• Entries supplied:
::::
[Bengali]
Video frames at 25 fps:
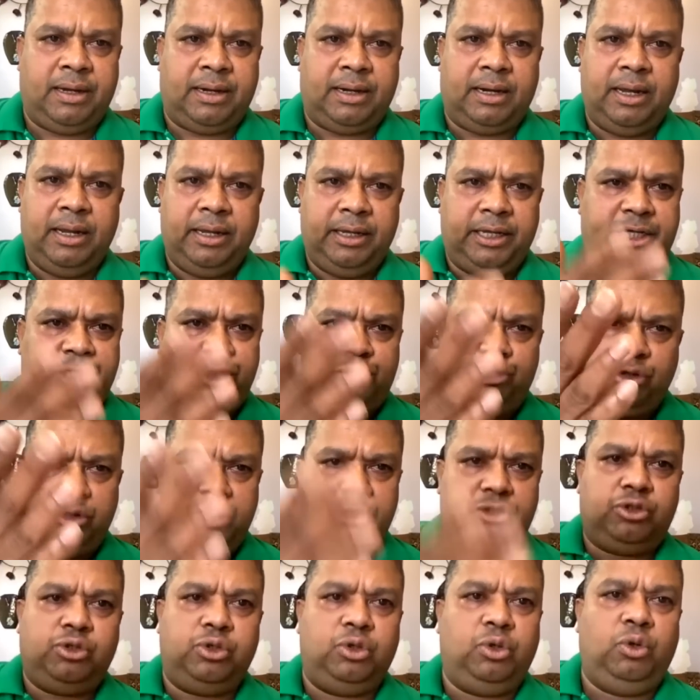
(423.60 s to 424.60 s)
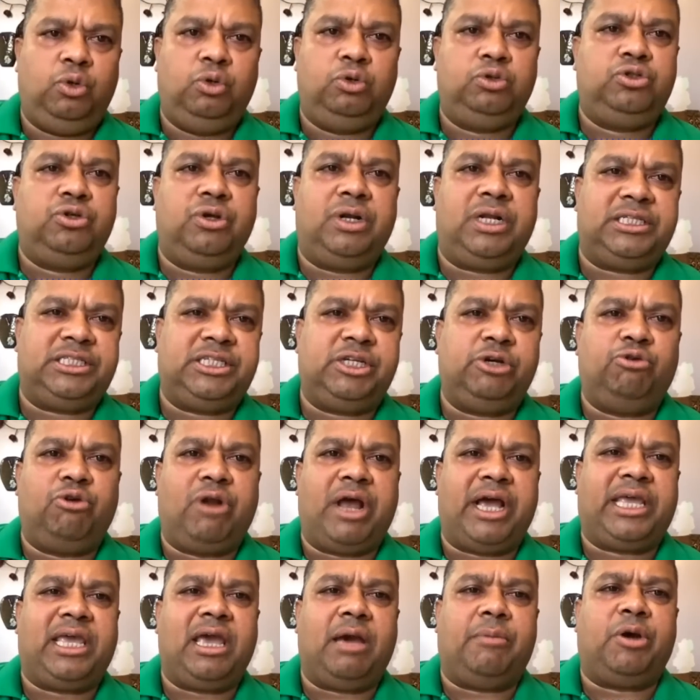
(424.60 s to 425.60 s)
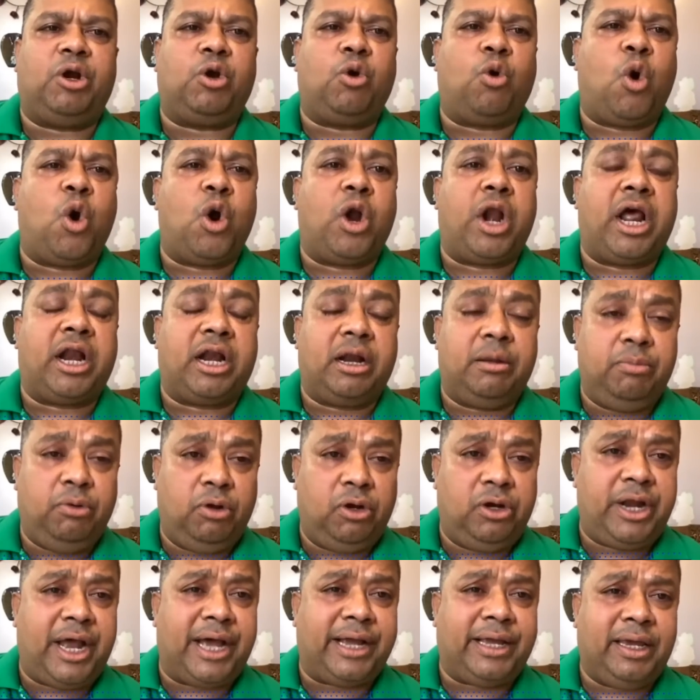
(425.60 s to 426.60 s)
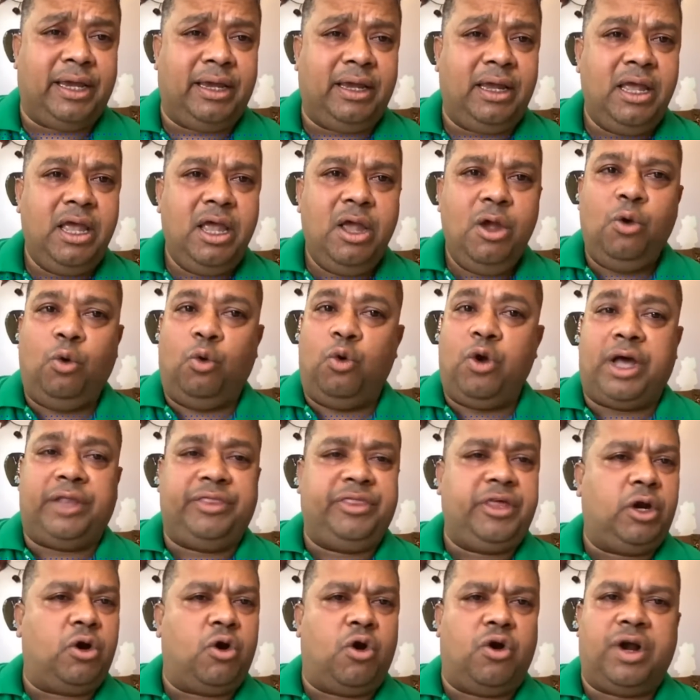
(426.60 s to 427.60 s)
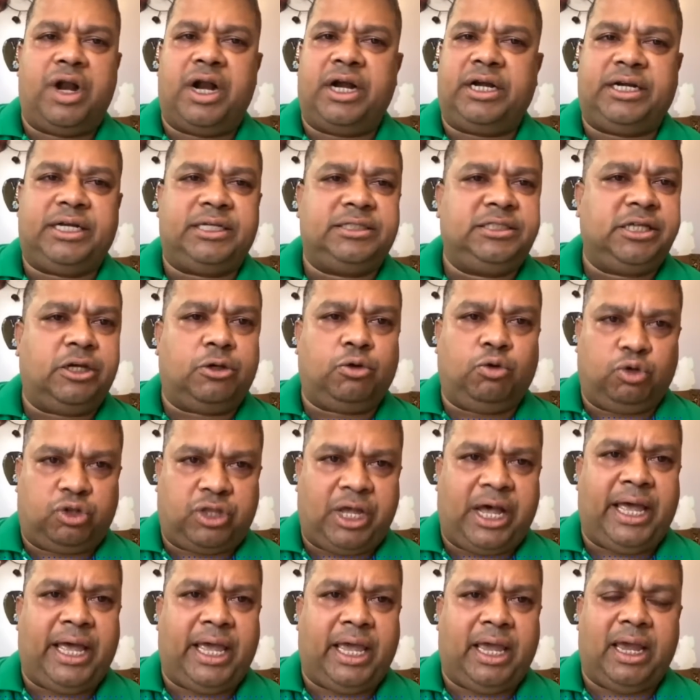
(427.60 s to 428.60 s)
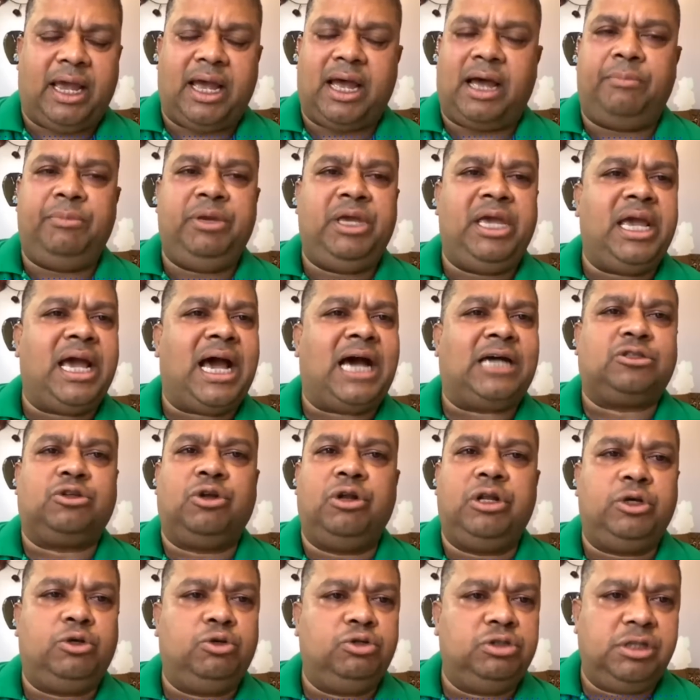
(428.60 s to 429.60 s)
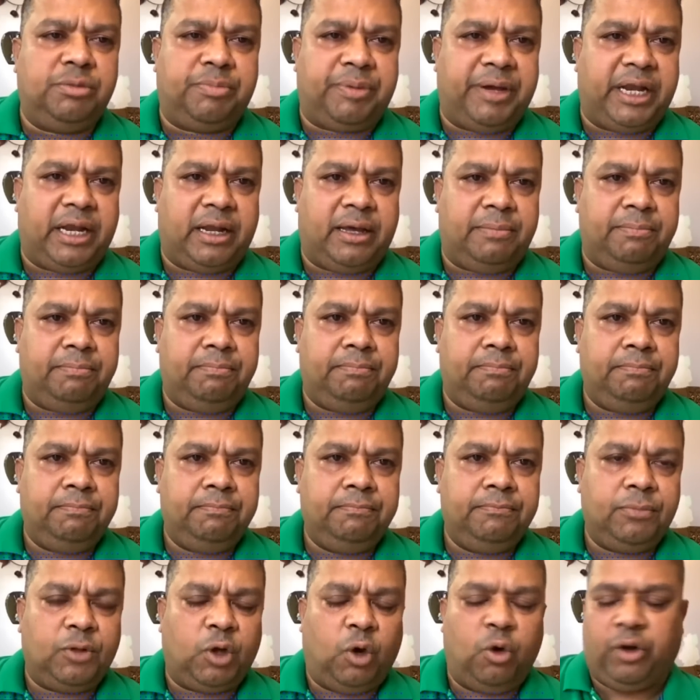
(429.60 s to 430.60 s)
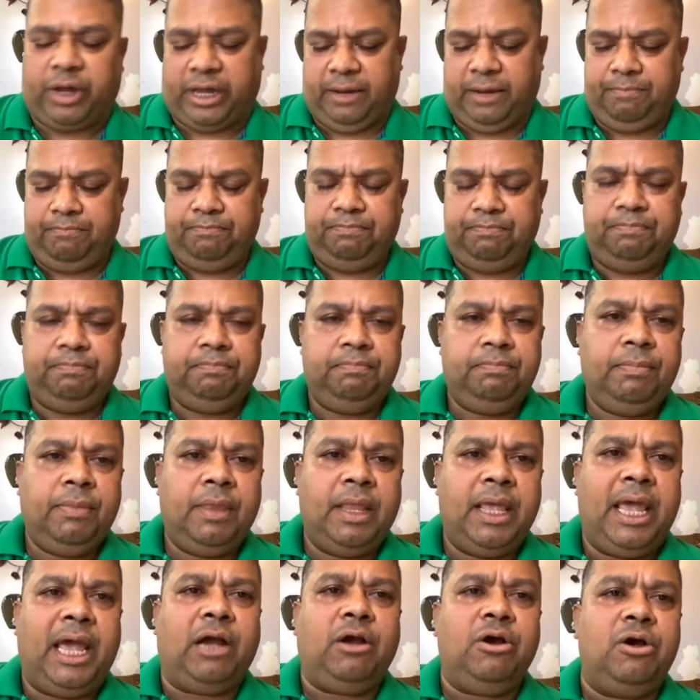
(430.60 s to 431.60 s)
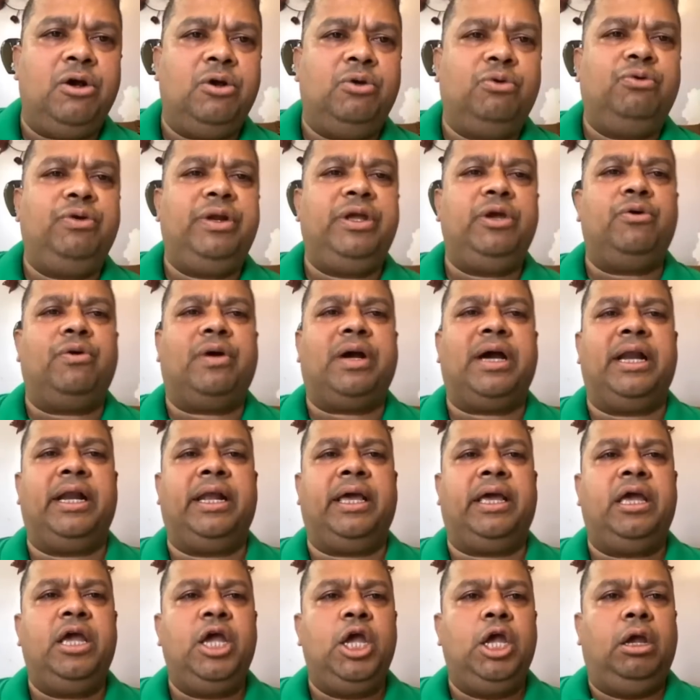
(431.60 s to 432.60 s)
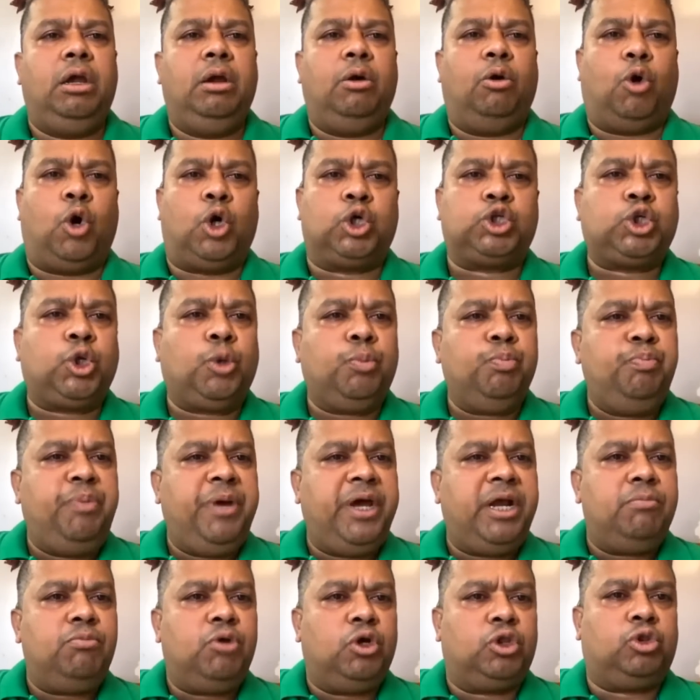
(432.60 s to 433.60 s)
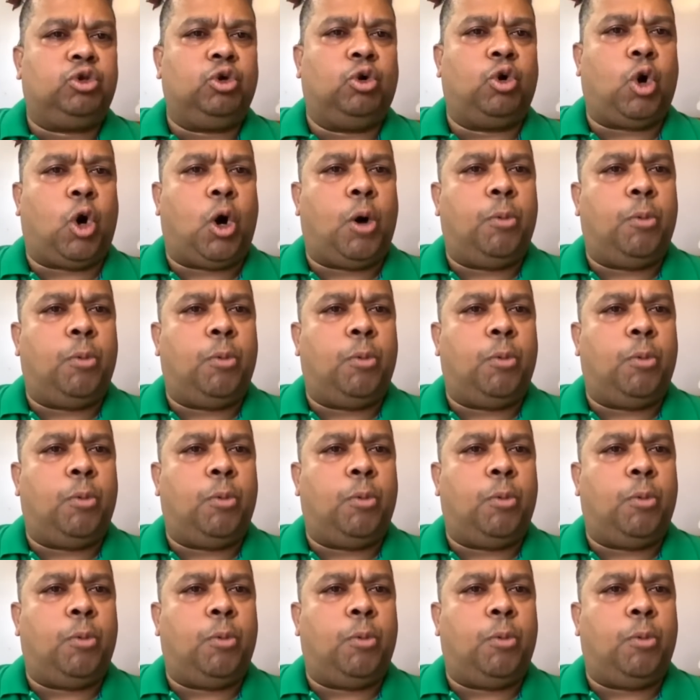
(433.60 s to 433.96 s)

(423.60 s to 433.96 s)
আর কিছু কিছু লোকজন আছে ওনাকে আবার অনারেবল ডাকে ওনাদের অনারটা যে কোথায় আমি আসলে খুঁজে পাই না ওকে এখন উনি ওখানে অসভ্যের মতো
::::
• What the task requires: Set down the lines from the one containing "(432.60 s to 433.60 s)" through the last line of the records above, both included, exactly as they appear and with no other text. Pictures should not be set down.

• Written solution:
(432.60 s to 433.60 s)
(433.60 s to 433.96 s)

(423.60 s to 433.96 s)
আর কিছু কিছু লোকজন আছে ওনাকে আবার অনারেবল ডাকে ওনাদের অনারটা যে কোথায় আমি আসলে খুঁজে পাই না ওকে এখন উনি ওখানে অসভ্যের মতো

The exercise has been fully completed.